ACTION ITEM. Copy out exactly the lines below that run from the one holding "(534.27 s to 535.07 s)" to the one holding "Verbatim transcript: twenty-five, we", keeping both of those lines and no others.

Stored items from a collection:
__________
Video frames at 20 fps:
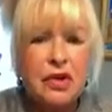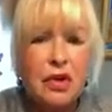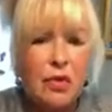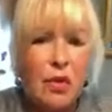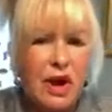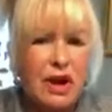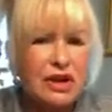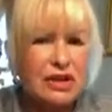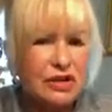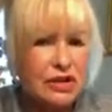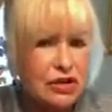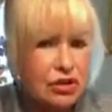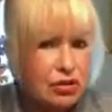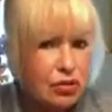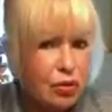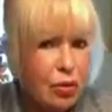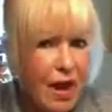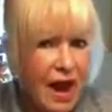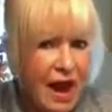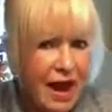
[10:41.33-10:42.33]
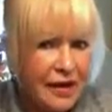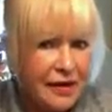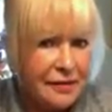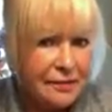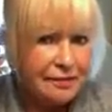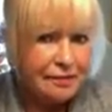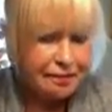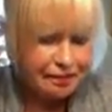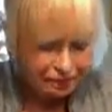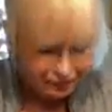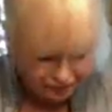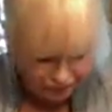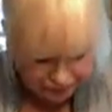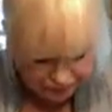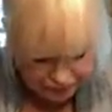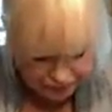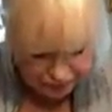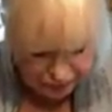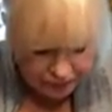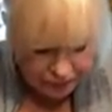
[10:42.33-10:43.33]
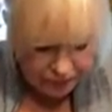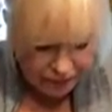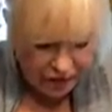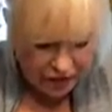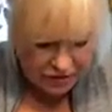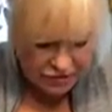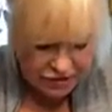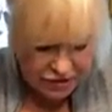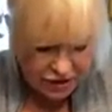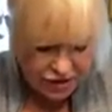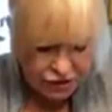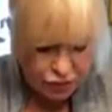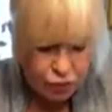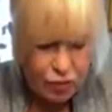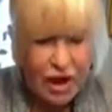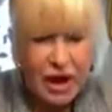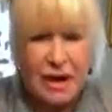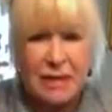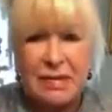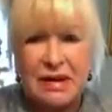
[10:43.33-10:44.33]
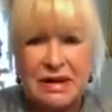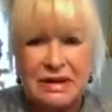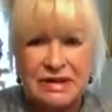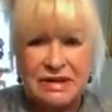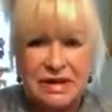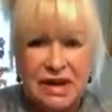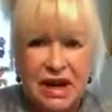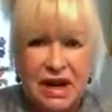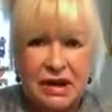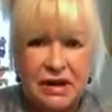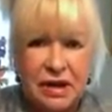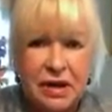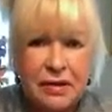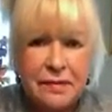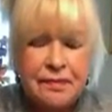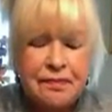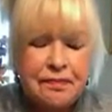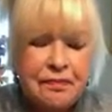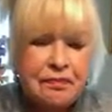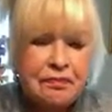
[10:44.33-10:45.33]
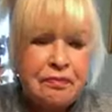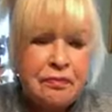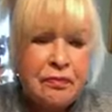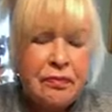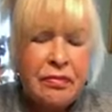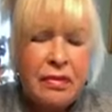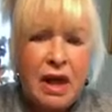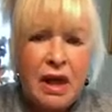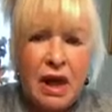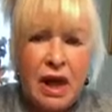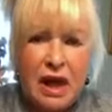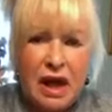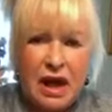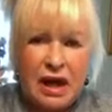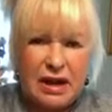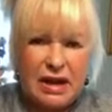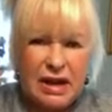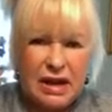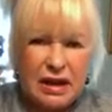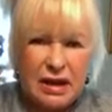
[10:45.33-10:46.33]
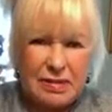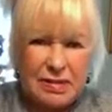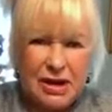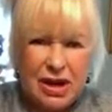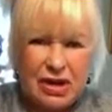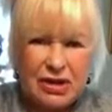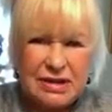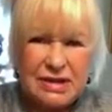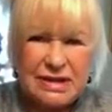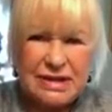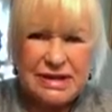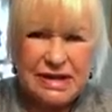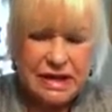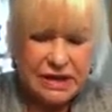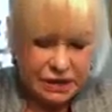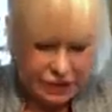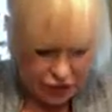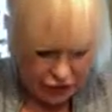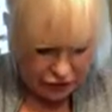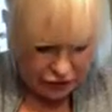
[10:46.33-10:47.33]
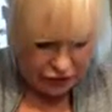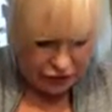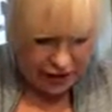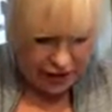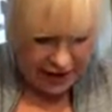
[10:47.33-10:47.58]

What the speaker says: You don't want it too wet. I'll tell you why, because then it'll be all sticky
__________
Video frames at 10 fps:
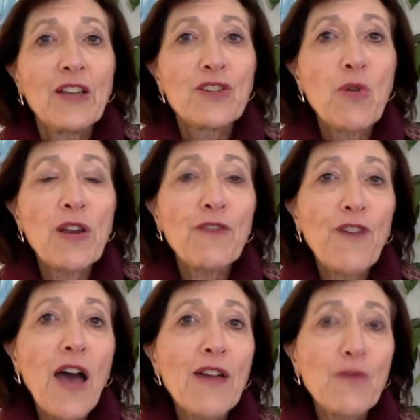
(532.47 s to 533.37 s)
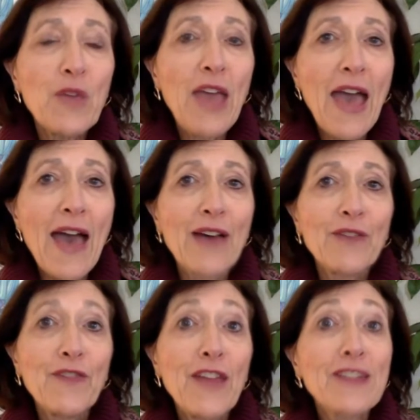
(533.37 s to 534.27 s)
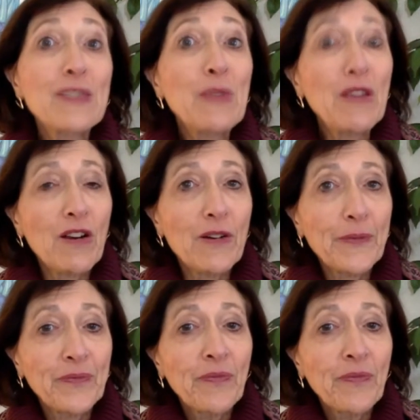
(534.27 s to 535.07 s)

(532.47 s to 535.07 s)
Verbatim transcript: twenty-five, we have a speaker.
__________
TASK SOLUTION.
(534.27 s to 535.07 s)

(532.47 s to 535.07 s)
Verbatim transcript: twenty-five, we have a speaker.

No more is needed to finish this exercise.